**The problem**
Retype only the lines at the head of the records, first through the one with "(165.99 s to 166.89 s)", exactly as written.

═══

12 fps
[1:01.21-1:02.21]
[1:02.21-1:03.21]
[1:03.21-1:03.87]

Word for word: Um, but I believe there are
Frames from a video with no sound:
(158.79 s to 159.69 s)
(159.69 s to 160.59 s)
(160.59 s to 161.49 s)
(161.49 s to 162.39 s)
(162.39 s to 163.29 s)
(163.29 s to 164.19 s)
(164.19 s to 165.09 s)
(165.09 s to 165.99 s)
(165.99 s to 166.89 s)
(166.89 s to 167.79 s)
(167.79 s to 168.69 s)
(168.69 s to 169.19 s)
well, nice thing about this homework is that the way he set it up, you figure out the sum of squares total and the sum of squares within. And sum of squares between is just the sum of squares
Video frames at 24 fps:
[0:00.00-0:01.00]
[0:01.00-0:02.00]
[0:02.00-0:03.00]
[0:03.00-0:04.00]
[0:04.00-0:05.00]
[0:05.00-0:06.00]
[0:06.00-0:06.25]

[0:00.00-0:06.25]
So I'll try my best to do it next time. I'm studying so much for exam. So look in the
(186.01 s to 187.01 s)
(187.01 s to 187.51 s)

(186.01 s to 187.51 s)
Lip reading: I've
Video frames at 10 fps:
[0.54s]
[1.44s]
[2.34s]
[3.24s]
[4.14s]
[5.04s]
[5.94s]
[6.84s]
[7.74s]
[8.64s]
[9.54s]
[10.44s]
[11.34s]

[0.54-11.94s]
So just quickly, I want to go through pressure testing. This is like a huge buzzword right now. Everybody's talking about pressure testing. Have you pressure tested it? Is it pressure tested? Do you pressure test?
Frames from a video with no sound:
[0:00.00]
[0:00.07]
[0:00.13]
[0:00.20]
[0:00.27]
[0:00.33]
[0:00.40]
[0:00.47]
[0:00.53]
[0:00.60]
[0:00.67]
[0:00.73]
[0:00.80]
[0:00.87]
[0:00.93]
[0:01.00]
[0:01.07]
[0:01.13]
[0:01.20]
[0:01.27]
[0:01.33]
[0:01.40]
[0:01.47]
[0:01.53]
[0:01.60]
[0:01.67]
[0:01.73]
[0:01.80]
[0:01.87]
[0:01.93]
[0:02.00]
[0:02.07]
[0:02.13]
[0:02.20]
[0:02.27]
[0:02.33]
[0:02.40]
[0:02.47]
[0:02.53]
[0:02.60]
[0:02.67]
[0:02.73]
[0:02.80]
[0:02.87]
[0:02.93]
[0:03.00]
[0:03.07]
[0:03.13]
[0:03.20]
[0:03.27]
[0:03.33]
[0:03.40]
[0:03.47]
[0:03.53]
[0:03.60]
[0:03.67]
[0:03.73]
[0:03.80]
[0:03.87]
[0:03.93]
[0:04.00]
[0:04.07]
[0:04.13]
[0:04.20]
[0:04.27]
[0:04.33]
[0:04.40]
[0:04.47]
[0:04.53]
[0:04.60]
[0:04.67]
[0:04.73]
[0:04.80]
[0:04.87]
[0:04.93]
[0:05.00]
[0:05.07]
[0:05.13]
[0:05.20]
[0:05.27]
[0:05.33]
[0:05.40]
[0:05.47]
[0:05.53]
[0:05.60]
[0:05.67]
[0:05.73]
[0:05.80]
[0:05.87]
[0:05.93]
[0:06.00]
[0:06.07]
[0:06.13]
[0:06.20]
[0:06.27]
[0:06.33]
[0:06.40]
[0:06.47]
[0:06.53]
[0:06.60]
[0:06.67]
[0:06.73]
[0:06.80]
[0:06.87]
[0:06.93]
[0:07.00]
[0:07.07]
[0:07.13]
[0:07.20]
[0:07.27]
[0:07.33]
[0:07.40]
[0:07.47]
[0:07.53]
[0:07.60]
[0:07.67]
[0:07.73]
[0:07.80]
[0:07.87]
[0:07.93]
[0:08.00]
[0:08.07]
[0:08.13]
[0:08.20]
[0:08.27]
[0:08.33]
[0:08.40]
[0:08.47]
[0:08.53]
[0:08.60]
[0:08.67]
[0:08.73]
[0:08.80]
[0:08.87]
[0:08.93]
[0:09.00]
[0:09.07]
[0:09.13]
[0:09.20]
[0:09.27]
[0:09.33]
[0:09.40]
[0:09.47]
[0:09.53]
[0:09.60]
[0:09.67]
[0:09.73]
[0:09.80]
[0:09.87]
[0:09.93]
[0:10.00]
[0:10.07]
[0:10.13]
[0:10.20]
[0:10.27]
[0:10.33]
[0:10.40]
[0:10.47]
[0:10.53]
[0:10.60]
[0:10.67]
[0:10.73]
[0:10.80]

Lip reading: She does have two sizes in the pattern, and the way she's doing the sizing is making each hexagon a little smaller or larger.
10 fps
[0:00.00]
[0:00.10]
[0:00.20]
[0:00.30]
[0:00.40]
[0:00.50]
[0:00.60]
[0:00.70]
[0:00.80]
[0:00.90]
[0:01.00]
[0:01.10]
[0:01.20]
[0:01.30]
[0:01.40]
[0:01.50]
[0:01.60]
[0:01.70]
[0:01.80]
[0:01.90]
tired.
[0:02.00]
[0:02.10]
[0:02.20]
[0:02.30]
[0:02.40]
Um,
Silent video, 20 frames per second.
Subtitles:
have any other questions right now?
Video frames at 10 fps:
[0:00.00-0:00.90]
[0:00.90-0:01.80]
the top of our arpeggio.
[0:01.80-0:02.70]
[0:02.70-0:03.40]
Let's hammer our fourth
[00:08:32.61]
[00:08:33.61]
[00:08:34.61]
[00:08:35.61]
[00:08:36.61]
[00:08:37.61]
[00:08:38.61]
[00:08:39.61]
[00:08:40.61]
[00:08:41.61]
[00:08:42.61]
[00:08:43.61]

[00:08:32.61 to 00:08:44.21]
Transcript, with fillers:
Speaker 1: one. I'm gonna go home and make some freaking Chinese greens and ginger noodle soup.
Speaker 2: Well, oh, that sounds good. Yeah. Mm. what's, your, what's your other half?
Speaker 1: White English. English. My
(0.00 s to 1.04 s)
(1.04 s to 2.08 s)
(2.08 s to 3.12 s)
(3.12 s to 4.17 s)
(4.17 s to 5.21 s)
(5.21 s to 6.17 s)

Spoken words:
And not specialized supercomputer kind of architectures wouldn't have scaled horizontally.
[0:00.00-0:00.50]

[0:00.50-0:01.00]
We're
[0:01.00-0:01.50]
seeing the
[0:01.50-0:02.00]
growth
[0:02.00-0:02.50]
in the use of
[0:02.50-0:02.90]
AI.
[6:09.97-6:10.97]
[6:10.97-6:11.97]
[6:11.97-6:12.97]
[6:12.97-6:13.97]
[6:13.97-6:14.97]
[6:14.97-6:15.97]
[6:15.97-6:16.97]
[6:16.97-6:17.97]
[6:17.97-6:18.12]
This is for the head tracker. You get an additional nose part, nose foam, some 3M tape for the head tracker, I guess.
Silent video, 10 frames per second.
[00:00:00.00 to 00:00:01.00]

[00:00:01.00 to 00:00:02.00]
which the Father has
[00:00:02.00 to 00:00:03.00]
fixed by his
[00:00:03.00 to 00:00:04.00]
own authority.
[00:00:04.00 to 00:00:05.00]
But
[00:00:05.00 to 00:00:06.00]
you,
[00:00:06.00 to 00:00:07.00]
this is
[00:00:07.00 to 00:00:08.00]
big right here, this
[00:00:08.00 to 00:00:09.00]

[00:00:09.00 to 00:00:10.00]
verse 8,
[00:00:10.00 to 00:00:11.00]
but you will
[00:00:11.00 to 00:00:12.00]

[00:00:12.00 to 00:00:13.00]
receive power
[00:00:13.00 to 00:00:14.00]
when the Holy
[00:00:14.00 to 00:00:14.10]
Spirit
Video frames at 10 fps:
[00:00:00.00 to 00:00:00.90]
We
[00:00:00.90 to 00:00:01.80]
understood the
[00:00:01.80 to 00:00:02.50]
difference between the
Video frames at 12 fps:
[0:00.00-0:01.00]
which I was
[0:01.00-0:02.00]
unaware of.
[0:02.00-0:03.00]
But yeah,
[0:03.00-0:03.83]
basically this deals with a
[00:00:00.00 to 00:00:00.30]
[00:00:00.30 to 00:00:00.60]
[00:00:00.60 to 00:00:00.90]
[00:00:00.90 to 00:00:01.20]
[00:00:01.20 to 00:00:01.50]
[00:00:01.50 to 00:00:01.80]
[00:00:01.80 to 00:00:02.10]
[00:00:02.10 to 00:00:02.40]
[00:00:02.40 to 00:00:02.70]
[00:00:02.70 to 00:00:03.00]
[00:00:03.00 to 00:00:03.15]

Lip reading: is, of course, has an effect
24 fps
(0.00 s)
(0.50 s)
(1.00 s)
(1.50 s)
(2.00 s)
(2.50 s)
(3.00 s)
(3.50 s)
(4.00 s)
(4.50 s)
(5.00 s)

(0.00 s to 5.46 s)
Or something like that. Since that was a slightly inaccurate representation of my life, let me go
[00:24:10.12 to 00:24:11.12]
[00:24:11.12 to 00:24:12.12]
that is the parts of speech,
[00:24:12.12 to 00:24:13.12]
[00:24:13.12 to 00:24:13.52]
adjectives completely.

═══

**Answer to this task**
12 fps
[1:01.21-1:02.21]
[1:02.21-1:03.21]
[1:03.21-1:03.87]

Word for word: Um, but I believe there are
Frames from a video with no sound:
(158.79 s to 159.69 s)
(159.69 s to 160.59 s)
(160.59 s to 161.49 s)
(161.49 s to 162.39 s)
(162.39 s to 163.29 s)
(163.29 s to 164.19 s)
(164.19 s to 165.09 s)
(165.09 s to 165.99 s)
(165.99 s to 166.89 s)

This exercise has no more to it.